HOW TO CURE A SLICE – PGA Professional Robin Symes explains commons faults that players make in trying to fix their slice, and then shows a drill to develop the correct feeling.
Transcript
Hi, Robin here. The slice shot seems to be a shot that plagues the golfing world. But when I play in a Pro-am or I play socially with some friends, there’s one very common fault I see in players trying to fix their slice. What they do is they close their feet to the target, believing that a more closed stance will help them swing more in to out; fixing this over the top movement where the club comes out to in, club is traveling left of target at impact. But you see by closing your stance, what you’re doing is you’re blocking your lower body. Your hips will not really be able to accelerate coming down, they’ll be blocked. So something has to accelerate and that would be your upper body, arms and club. They will dominate the downswing and that movement nearly always results in the club coming outside the swing path being to the left of impact. The last thing you want to do in trying to fix your slice is close your stance and block your lower body.

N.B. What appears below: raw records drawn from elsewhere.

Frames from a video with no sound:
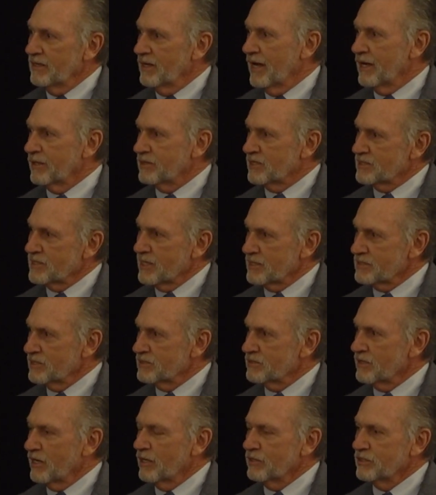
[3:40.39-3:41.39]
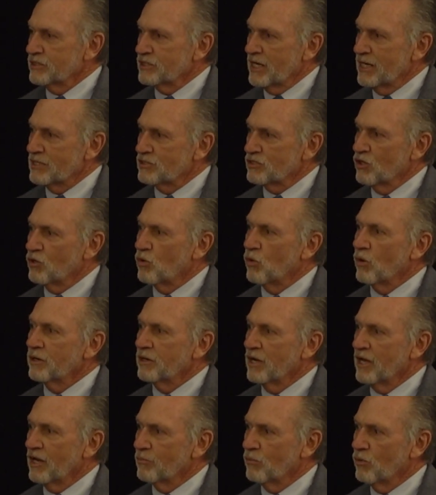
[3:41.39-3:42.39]
at the Texas Higher Education
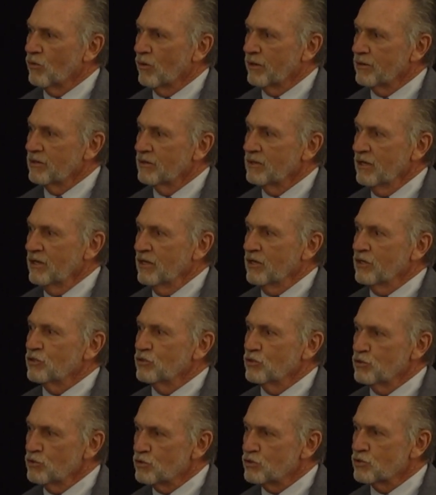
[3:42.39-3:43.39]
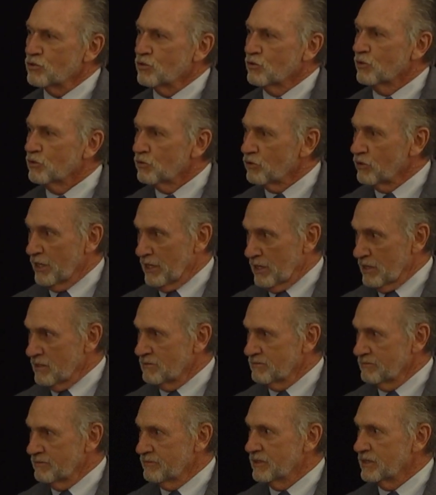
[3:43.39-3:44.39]
Coordinating Board. You truly
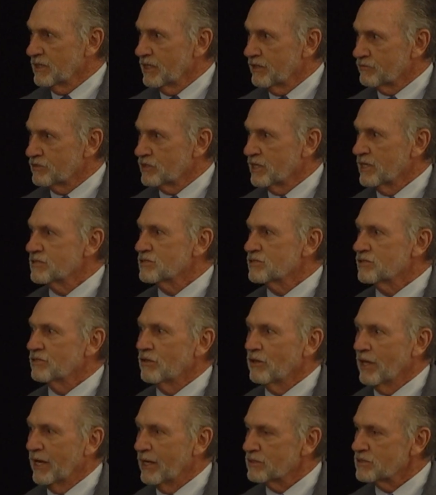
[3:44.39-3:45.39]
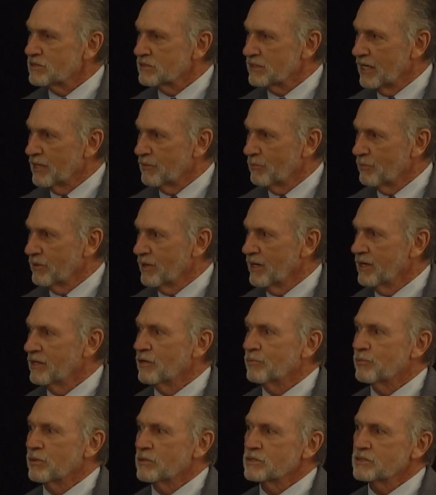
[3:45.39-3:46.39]
have changed the landscape and
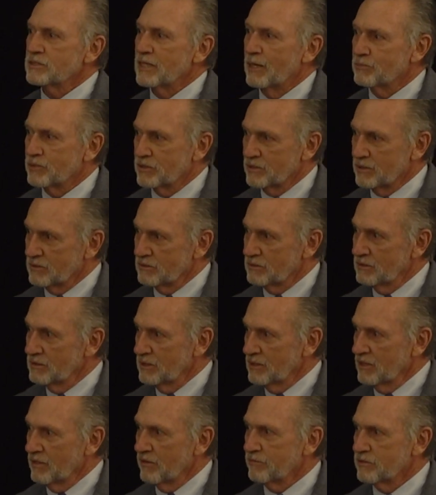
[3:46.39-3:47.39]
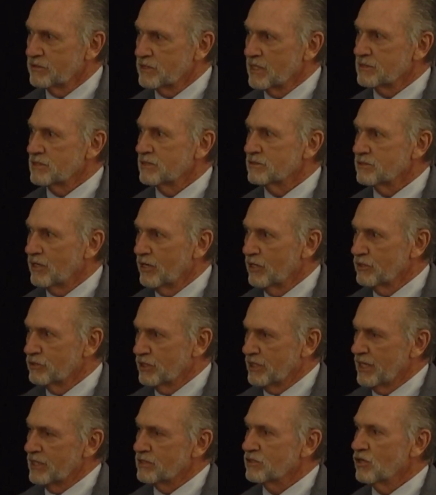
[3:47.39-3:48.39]
the perception of the Texas Higher
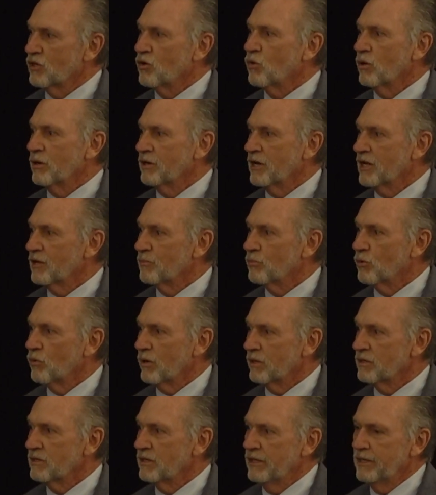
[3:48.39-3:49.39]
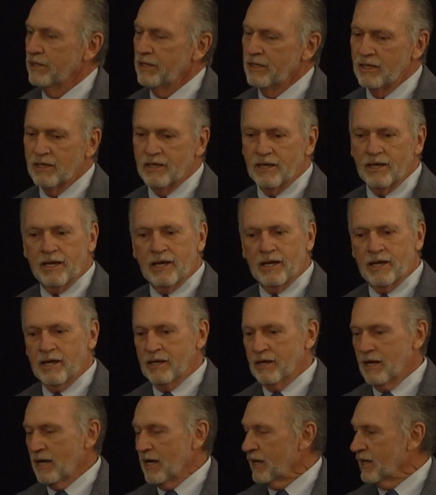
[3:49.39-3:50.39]
Education Coordinating Board,
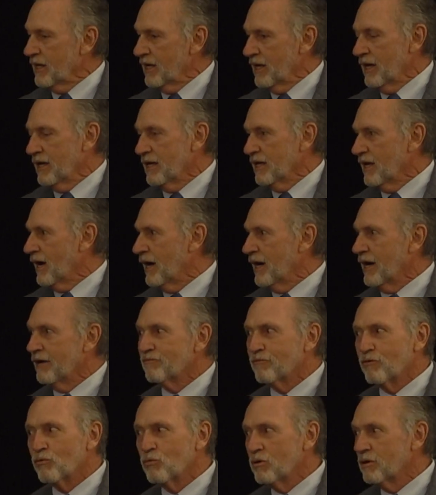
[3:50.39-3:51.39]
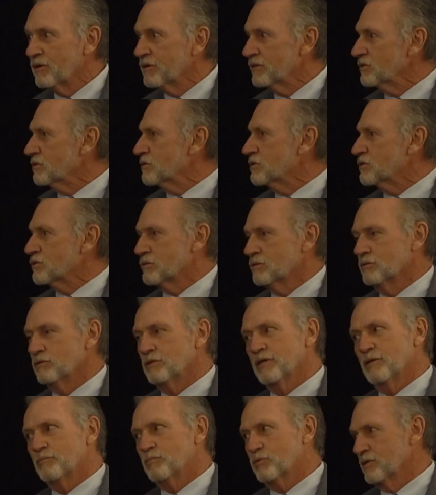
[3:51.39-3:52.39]
and I, for one,
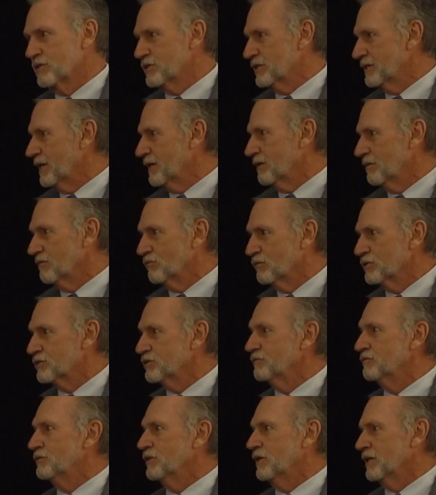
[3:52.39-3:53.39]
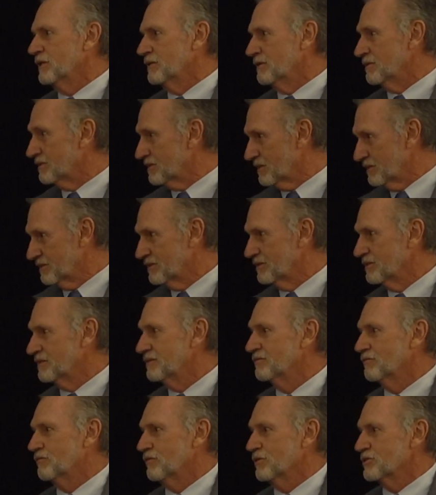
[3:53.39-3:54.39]
truly appreciate what you've done
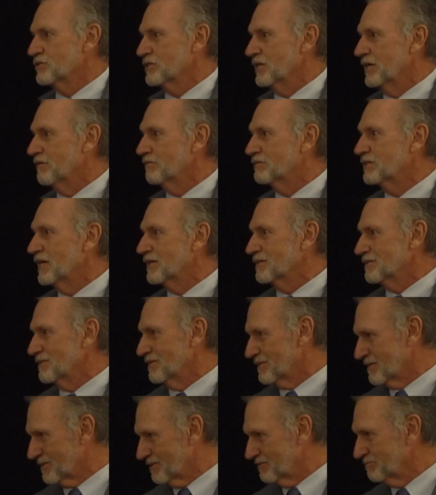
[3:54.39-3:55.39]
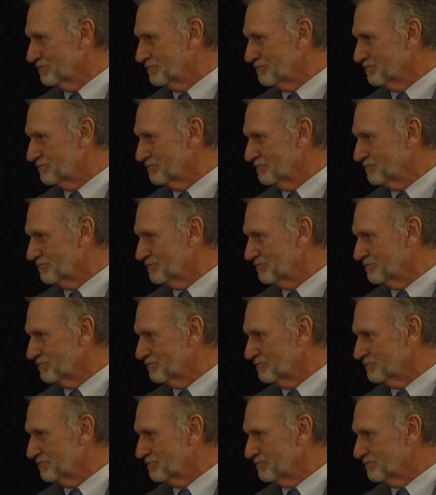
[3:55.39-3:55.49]
for the state of Texas.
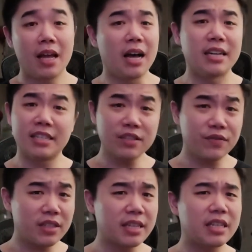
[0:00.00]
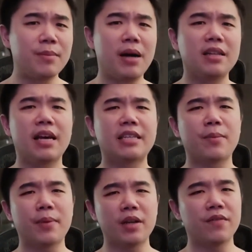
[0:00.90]
Uh, it does feel like Kamala has
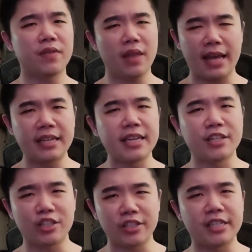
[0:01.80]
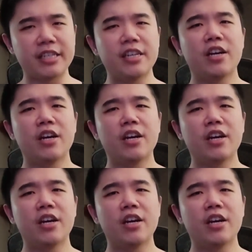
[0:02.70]
a bit of ADHD.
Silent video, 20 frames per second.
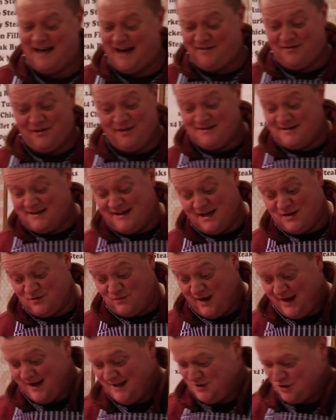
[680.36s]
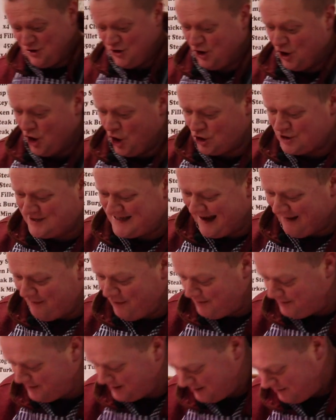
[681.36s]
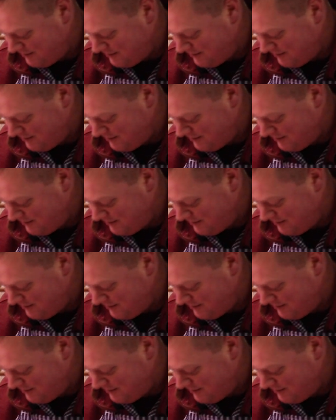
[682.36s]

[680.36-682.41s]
I think today's weigh-in's going to go terrible, I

A dominate upper body is really the number one cause of the slice shot. You really want to be doing the opposite. So there is an exercise you can do to get a feeling for that is tee the ball up on the driving range, maybe with a mid iron, a seven iron or a six iron; taking your setup as normal but then pull your left foot back, so your left toe is almost in line with your right heel. But before you strike the ball, just get a sense of accelerating your hips, rotating your hips open, keeping your shoulders squared to the target or if anything, closing them to the target as you rotate your hips open. That will result in your hips accelerating faster than your shoulders in the downswing, which is almost guaranteed to have the clubhead coming down more from the inside and traveling more to the right of the target through the impact zone. Let’s give it a try. So a couple of rehearsals, hips opening up, shoulders staying square or slightly closed and then trying to repeat that same movement coming down.
Once you’ve develop a feel for that in your practice, you can go ahead and square your stance up again, but it’s the same body movement; you need to feel your hips are accelerating faster than your shoulders; your shoulders are staying square or slightly closed to the target, through the impact zone. That’s going to produce a swing path more to the right, it’s sure to help you fix your slice.